Please let us know when it's available!?!?!


----------



## The Reapers WS6

heck yeah!!! gimme, gimme, gimme!!!!


----------



## TNBrad

oh wow great job


----------



## hirez00

*More info ...*

Thank you for the nice responses. Before we embarked on creating our "ghosts" product, we search everywhere on the internet to make sure some other "person" or company wasn't already doing something like this ... To our surprise, NO ONE was! Which was definitely a shock because "GHOSTS" are such a huge "icon" for Halloween and Haunts.
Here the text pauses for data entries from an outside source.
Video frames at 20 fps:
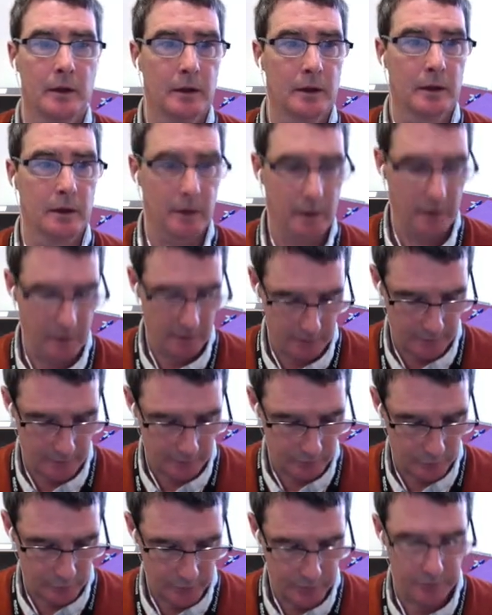And if
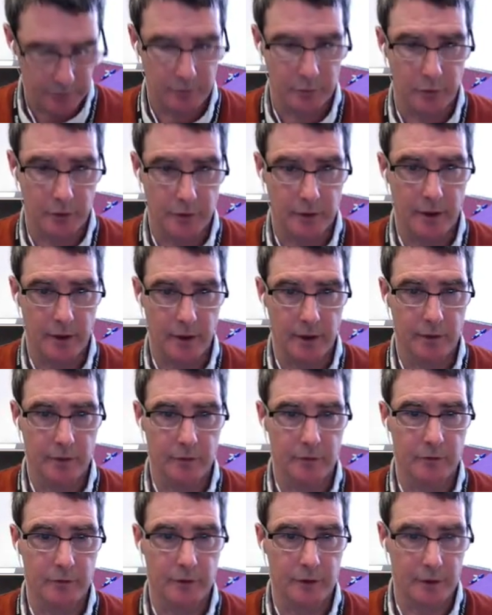we just put
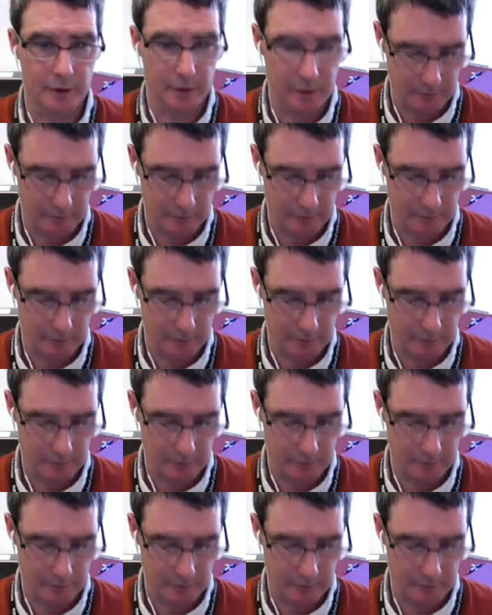NOV,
But for some reason, it seemed to be overlooked or other creators just weren't interested.

I myself am making a big graveyard in front of our home for this Halloween season, and to me personally, ghosts would make a great addition to ANYONES graveyard or haunt.

The final product will be available in 2 versions, the standard DVD version which can be used in a DVD player and connected to a decent LCD projector. The DVD (SD = Standard Definition) will have WIDESCREEN FORMAT, FULL SCREEN FORMAT and VERTICAL FORMAT which means you can tilt your video projector on it's side and get very tall playback if your space permits for it.

The second version is a true HD version in 1920x1080 resolution, which means you can play the "file format" on a computer connected to an LCD projector that allows VGA / HD input. The image will be a 1:1 ratio with crystal clear picture and lots of detail that hopefully will be noticeable in your playback setup. The HD version is only for people that have an HD setup and will not play on a standard SD DVD Player or SD video projector.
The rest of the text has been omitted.